What is a Data structure?
Systems nowadays are usually 32 or 64-bit, meaning there are 32–64 individual 1s and 0s to represent each character. For simplicity in this article, we’ll call each group of 32/64 bits a memory cell.
To access a stored character, we’ll need a reference to their address in physical memory. This is a very fast process because the computer knows exactly where to go to find the data.
Unfortunately, individual memory cells are quite limited in storage, and to reference anything bigger, we’ll need to group these cells together. Data structures are these memory cells stored together in a particular order so that they can solve real-world problems.
Contiguous Memory
The easiest way to solve the storage problem is to have the neighbouring cells also be part of our data (so the computer can access them as a group). This allows us to store lists of numbers, characters or objects and is what we would conventionally call an array.
Access is incredibly fast on any element in the list, as the computer knows how far along the address is from the reference point. This is why in code, when we want to get an element from an array, we also pass in the offset from that memory address.
However inserting and removing elements from an array can be an issue, as it takes many operations to make room or fill the hole made when inserting and deleting elements.
In the same vein if you are running out of memory, extending an array can be difficult as it requires all cells to be next to each other!

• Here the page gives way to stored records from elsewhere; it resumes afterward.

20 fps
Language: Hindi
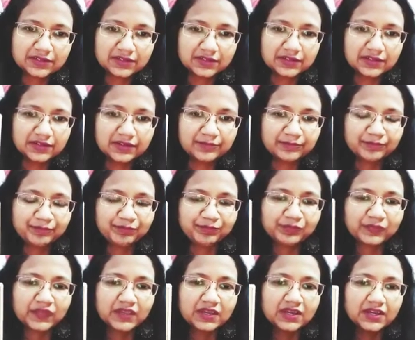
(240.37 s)
करना है
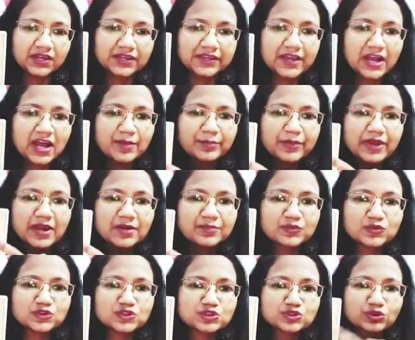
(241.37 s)
यहाँ पे आप
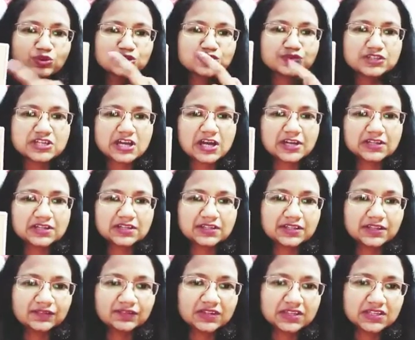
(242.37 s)
कुछ सोच विचार
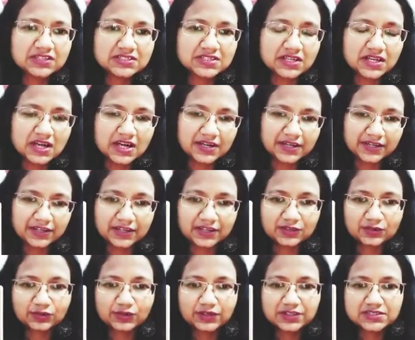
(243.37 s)
करते हुए नज़र आ रहे
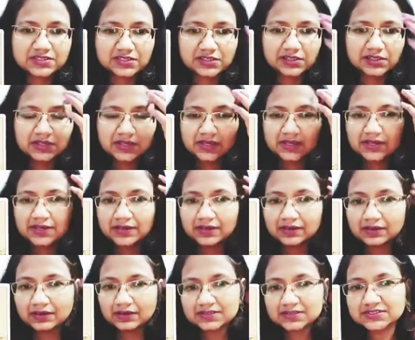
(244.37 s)
हैं थोड़ी सी
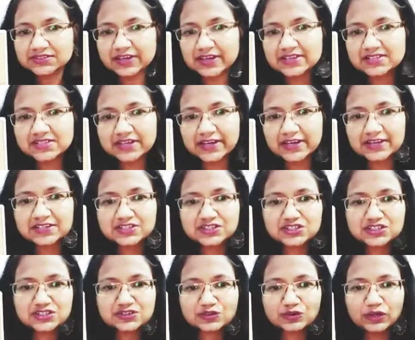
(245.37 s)
आ, स्ट्रेस है इस
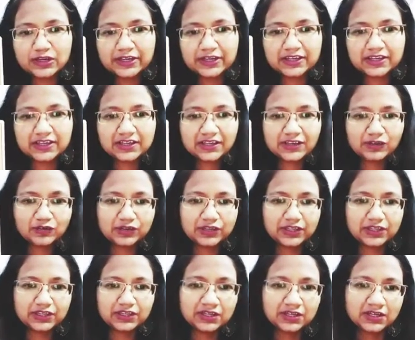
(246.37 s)
चीज़ को लेके
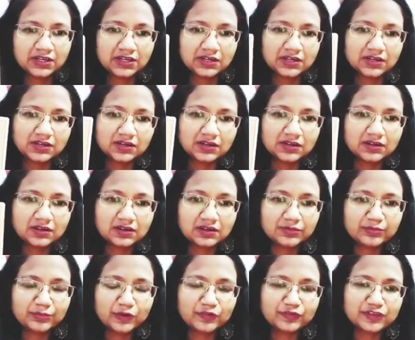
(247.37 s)
क्योंकि
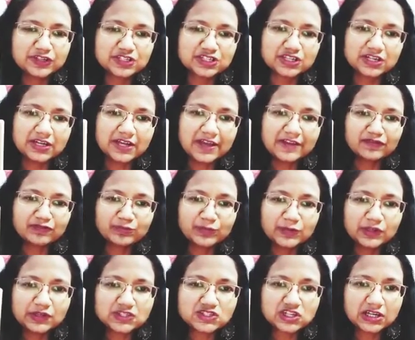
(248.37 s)
प्रोफेशनल लाइफ
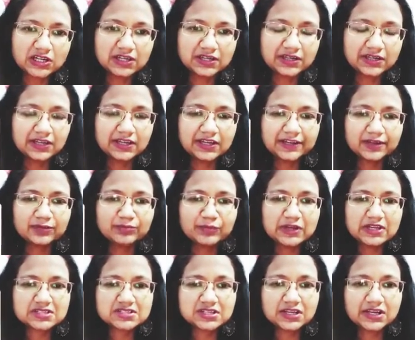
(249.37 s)
में अच्छा कर रहे हैं लेकिन
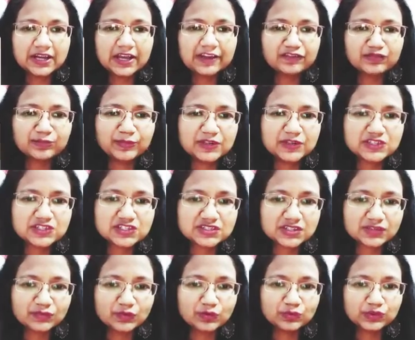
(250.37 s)
पर्सनल लाइफ में
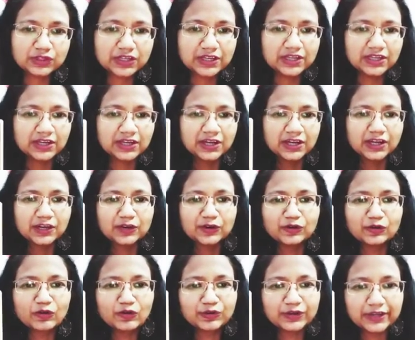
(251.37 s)
चीज़ें वो उतनी
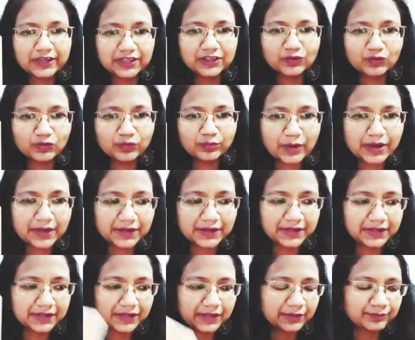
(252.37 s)
ग्रो नहीं हो पा
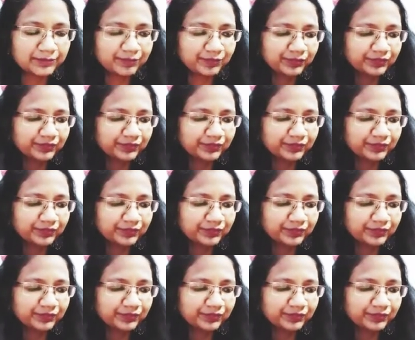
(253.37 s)
रही हैं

The only way to do this is to copy the entire array into a new area with a larger size.
Arrays are very beneficial when needing to access and navigate memory cells due to their simple structure and isolated memory blocks. However more work is required when creating or modifying the array, due to the need for contiguous memory. That is the trade-off we make for exceptional read performance.
Non-Contiguous Memory
The other way to store data is by associating the next memory address after every element so that we always know where the next cell is. This similarly allows us to store lists of elements but with different characteristics for access and modification. We call this data structure the linked list.

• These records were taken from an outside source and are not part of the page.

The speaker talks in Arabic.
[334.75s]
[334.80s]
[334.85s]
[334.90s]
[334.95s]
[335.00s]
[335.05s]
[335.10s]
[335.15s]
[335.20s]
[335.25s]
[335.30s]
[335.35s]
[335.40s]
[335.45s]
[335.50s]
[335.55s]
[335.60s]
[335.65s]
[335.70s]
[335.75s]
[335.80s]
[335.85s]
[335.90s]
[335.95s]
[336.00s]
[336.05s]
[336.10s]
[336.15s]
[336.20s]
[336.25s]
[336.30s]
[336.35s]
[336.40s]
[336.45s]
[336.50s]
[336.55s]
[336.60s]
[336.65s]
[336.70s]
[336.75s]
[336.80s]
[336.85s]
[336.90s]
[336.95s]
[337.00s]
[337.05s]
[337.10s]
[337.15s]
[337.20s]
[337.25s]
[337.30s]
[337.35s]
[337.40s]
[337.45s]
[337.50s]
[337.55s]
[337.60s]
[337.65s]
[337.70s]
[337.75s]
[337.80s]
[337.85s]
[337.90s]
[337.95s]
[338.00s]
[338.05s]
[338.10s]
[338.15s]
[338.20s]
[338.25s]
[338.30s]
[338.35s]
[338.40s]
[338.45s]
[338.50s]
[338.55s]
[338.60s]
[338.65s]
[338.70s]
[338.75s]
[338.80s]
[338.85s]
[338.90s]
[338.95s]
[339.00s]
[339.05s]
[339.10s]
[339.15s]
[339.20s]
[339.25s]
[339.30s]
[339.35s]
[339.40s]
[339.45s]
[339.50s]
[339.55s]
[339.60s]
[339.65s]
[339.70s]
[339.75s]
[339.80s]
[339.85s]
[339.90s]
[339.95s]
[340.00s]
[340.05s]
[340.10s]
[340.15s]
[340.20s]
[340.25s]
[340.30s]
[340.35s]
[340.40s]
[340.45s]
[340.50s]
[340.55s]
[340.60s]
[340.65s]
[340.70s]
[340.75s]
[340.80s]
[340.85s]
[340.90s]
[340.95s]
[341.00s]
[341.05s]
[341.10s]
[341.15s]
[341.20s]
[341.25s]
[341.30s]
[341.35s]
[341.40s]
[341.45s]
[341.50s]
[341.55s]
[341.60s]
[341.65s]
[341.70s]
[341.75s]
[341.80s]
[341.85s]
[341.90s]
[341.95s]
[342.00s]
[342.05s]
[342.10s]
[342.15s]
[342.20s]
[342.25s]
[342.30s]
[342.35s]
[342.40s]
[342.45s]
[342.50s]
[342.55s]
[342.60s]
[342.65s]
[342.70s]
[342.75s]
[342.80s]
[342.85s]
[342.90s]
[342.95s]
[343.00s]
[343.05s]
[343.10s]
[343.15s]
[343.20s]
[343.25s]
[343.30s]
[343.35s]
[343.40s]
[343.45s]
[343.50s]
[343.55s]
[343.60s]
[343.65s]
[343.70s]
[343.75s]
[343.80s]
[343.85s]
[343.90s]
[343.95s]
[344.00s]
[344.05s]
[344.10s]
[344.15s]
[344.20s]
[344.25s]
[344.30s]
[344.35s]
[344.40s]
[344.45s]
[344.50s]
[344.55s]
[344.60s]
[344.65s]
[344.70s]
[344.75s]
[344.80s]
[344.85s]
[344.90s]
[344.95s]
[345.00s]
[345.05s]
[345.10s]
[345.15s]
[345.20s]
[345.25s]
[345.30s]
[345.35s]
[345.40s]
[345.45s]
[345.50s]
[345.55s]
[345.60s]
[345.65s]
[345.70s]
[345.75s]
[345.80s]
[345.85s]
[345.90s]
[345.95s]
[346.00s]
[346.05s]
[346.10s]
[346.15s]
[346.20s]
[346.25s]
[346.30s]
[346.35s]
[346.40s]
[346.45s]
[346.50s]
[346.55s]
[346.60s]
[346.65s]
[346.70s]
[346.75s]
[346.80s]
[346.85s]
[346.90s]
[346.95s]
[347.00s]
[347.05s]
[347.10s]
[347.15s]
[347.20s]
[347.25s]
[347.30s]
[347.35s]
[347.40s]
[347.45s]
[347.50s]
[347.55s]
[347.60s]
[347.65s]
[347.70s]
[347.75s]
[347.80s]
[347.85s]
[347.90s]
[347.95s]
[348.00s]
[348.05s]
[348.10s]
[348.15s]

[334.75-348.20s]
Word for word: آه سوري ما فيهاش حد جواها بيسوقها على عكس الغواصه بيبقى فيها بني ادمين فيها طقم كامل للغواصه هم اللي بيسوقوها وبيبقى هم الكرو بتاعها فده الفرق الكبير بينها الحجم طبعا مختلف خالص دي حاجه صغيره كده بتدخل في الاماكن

This data structure allows memory to be stored in smaller chunks around the neighbourhood. Accessing a specific element in a linked list is a little harder, as we still only have a reference to the starting element. A computer has to crawl through each element from the start until it finds the element it is looking for.
The benefit of this structure is that adding and removing elements is very easy once you have an element, as you can simply change where the memory addresses point to.
Similarly, if we need to extend the length of our linked list we can do so without much issue - just add a reference to the new memory address at the end of the list! As linked lists don’t require a large set of contiguous memory to be set aside, there is never a need to copy arrays or rejig elements to maintain the data structure.
Building on top of these data structures
Data structures are simply ways we organise and store data, you may have seen other structures such as stacks, queues, dictionaries and trees. Under the hood, they are all combinations and specific implementations of arrays and linked lists.
I encourage you to imagine how this is possible. Can you recognise how other data structures implement themselves with only arrays and linked lists?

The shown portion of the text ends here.